It provides the part# for the Bushnell cable (see the pic of the invoice). The part# = TC. You should be able to buy it directly from Bushnell. I ended up buying 3 from them for $8 each plus shipping. If not, I provided the measurements of the plug so that you can get the correct size plug off of eBay, Amazon, etc. This is probably the cheaper way to go but for convenience, I just bought from Bushnell.



I also rigged up a camera to run off no batteries at all. I have it plugged into an outdoor AC outlet on the back porch of my house. I think this is the way to go in your situation as you had eluded to. I have done it two different ways. At first I used an AC to DC converter plugged into the outlet that had an output of 12 volts and then hooked that up to my buck converter setup. Now, I skip the buck converter all together and I am using an AC/DC converter that puts out 8.4 volts @ 1.7 amps. It is from an old Sony handycam that I laying around and I simply spliced the wires to the Bushnell cable. I did a quick search on Amazon and a Sony handycam power supply can be purchased from around $15 to $20. I am not sure how to search the Amazon.UK website, but I am sure that you can find one (or something similar) that has the correct AC plug for the UK and converts 240 volts (I think that is what you all have) to 8.4 volts DC.

Hope this helps.

Let me know how your project turns out.


----------



## Gemsteal (Oct 9, 2019)

Thanks for getting back to me .
I did look at your other tread, was going to try it with a rechargable battery over as a project over the winter , I'll let you know how that gets on
I think my plugs are arriving to day, I'm hoping they fit .
I did try contacting Bushnell direct for the cable but all they did was refer me to a site for midwayusa.com but couldn't find it there so ordered it elsewhere.
I am hedging my bets on 8.4 V adapter - I will let you know 
happy hunting


----------



## Gemsteal (Oct 9, 2019)

Hi 2Rsquared
Just to let you know my cables arrived.
I was sorting through a box of old adapters and came across two old ones I had.

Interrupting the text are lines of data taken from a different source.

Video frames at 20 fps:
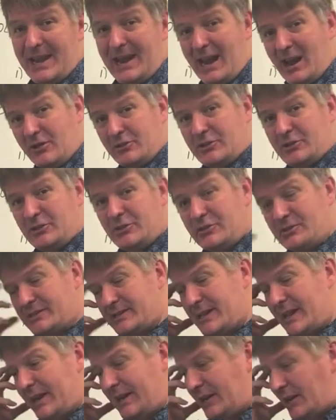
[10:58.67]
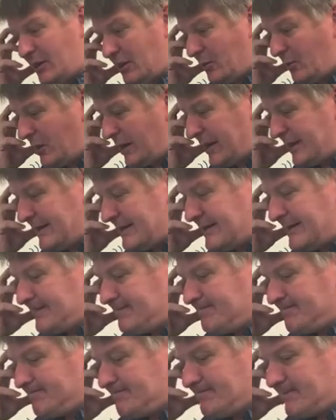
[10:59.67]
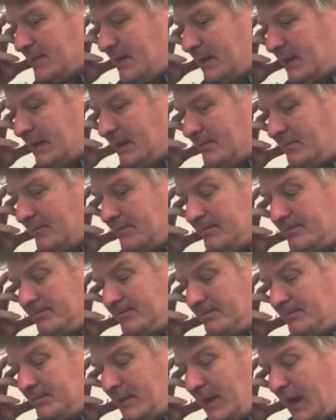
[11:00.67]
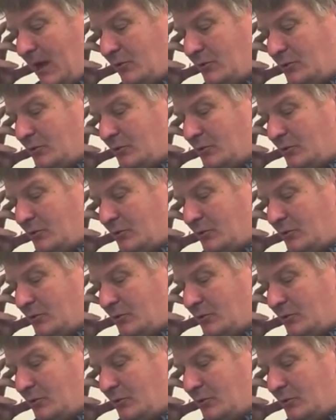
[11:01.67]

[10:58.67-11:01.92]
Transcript: How do you say, you know what? Um, how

One was a 9V 600ma and the other a 8.4V. They through me a bit when i checked the voltage output with a multi meter- they showed 14-15V . I had a quick google and found that you can get that with unloaded voltages.

Took a gamble and hooked it up (cut the plug off and put the ends in a block with the new connector cables on the other side of the block)to one of my cameras using your diagram above as a guide to which was the positive (it through me as the connector I had had the red cable as the other one!) and it worked! Tried the second adapter and that works also . At least both gave me videos. It also actually makes the cameras quite light. Surprising how much weight the batteries added.

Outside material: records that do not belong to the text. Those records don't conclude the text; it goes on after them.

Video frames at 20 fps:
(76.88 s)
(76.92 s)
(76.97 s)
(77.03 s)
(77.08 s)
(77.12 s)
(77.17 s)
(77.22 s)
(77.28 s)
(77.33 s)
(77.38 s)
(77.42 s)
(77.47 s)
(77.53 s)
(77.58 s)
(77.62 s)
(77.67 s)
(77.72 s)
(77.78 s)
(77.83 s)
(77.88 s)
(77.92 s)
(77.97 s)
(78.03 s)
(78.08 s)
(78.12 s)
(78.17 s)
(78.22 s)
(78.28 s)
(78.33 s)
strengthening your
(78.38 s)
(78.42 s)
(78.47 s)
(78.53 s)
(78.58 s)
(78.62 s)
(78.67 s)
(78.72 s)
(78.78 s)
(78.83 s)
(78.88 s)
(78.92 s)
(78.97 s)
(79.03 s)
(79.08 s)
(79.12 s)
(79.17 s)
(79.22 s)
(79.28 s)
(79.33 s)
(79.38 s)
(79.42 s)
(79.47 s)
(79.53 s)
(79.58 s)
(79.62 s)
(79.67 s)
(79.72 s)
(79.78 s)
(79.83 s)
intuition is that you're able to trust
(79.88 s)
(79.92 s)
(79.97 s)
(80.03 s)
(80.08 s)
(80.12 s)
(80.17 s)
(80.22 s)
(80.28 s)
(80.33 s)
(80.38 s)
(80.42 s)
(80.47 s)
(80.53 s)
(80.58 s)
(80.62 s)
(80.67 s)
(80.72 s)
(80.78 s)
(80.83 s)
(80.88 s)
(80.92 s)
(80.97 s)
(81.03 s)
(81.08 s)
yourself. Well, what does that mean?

Will let you know if it causes any issues.

I'm a happy camper at the moment!


----------



## 2Rsquared (Nov 4, 2008)

Good to hear that it worked! Should save you a ton of money on batteries.


----------



## near_miss (9 d ago)

Just stumbled across this after getting a Bushnell and wondering about powering it externally, the mystery connector is an M12 2-pin connector, that and the M16 which has room for more pins are fairly standard tough-environment power connectors so not hard to source from any electronics supply place, just make sure you get the screw rather than bayonet coupling.


----------